WHAT THIS TASK INVOLVES:
Scan the entries below for the word "Silent" and copy every line in which it occurs.

(Dataset entries)
####
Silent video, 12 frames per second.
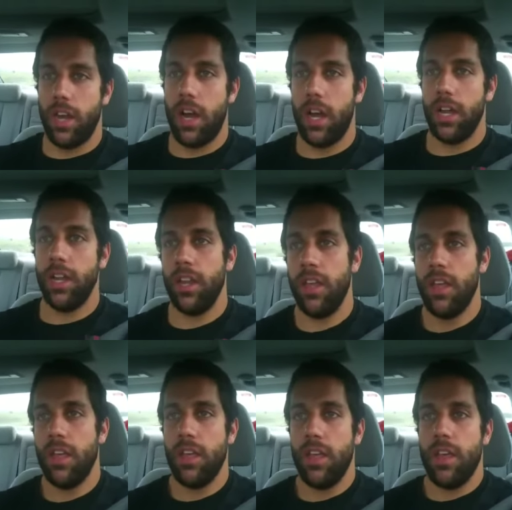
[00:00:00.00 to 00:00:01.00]

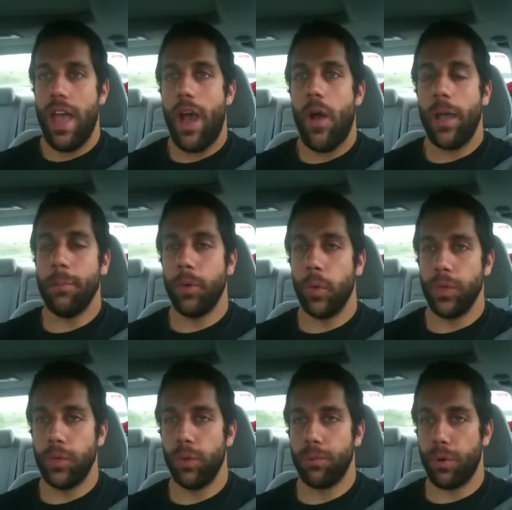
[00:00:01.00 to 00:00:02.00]
on how I'm going
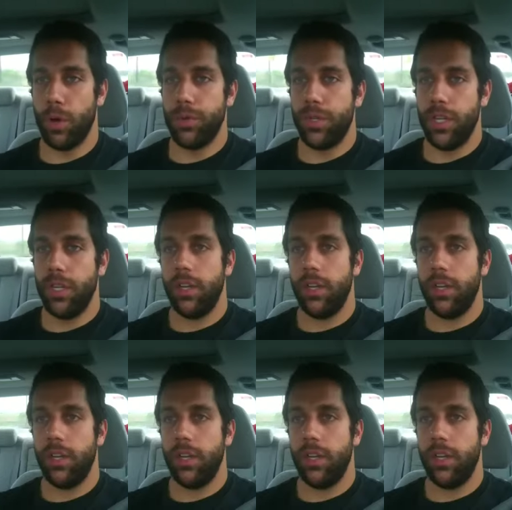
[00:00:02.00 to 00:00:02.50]
to approach it.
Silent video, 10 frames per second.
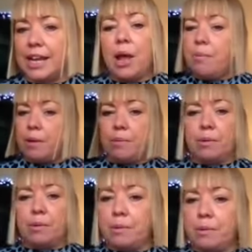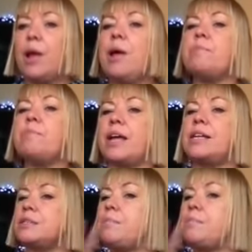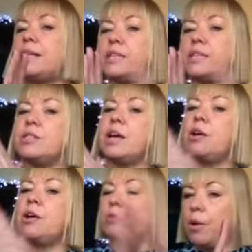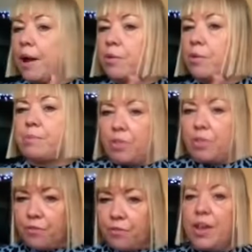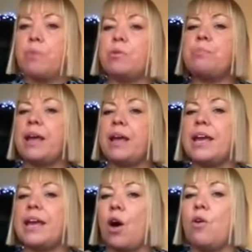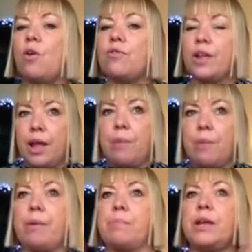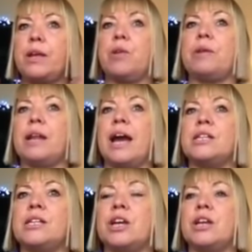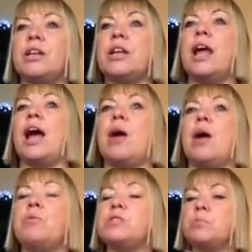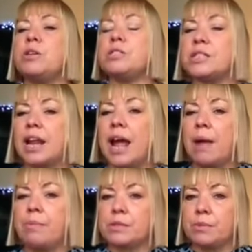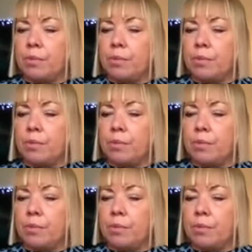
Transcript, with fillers: Blah blah blah. But that doesn't matter because that would go out. The, the fear would be of public humiliation uh, what's the worst that's going to happen to me?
####
RESPONSE AREA:
Silent video, 12 frames per second.
Silent video, 10 frames per second.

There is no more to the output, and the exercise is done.